Straight-thru gradients vs Gumbel Softmax

Question

Straight-thru gradients vs Gumbel Softmax

zplizzi opened this issue 2 years ago · comments

I'm curious if you considered trying the gumbel softmax as an alternative to the way you implemented straight-thru gradients in this paper/code. It seems like it might be a less-biased way of backpropagating through the operation of sampling from a categorical distribution. The "hard" variant allows you to retain a purely discrete one-hot output in the forward pass, as you did here.

As I understand it, you implemented:

forward: one_hot(draw(logits))
backward: softmax(logits, temp=1)

And the (hard version of the) gumbel softmax is:

forward: one_hot(arg_max(log_softmax(logits) + sample_from_gumbel_dist)
backward: softmax(log_softmax(logits) + sample_from_gumbel_dist), temp=temp_hyperparam)
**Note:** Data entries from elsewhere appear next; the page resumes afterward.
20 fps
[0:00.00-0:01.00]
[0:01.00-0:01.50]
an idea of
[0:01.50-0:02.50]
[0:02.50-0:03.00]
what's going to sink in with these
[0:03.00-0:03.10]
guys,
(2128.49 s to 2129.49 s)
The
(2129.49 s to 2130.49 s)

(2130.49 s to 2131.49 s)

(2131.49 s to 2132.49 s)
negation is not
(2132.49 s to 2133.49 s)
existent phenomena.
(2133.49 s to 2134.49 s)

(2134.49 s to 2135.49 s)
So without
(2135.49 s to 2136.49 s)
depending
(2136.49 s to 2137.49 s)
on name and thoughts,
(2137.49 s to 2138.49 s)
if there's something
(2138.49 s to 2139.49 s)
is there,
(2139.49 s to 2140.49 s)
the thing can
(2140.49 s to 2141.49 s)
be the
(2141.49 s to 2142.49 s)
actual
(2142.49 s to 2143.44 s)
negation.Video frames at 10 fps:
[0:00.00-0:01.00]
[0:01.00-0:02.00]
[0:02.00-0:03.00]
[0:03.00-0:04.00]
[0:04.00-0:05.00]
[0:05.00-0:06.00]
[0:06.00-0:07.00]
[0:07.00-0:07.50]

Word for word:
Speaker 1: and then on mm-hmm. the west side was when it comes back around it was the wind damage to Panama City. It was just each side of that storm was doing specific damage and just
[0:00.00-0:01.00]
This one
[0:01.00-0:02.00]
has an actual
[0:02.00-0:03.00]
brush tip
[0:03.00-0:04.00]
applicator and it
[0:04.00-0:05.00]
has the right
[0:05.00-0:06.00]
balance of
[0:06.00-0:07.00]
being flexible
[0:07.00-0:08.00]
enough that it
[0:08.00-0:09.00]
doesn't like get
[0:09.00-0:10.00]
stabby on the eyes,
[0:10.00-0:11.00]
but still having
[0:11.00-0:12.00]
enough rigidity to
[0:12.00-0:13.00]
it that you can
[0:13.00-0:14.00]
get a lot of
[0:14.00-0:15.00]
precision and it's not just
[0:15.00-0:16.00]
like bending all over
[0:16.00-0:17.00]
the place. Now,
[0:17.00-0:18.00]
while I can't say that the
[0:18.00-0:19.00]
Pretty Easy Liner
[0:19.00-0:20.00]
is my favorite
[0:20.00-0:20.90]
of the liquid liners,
The forwards in both versions are equivalent - the second is just a reparameterization of the first. By altering the temperature hyperparameter, you can trade off bias and variance.

Danijar Hafner · Answer 1 · Tue May 10 2022 09:44:34 GMT+0800 (China Standard Time)

Hey, I've tried gumble softmax back then but found it required careful temperature tuning and even temperature annealing to match the performance of straight-through gradients, which are easier and free of hparams. It's possible that gumble can be made to work better though, I'm not sure.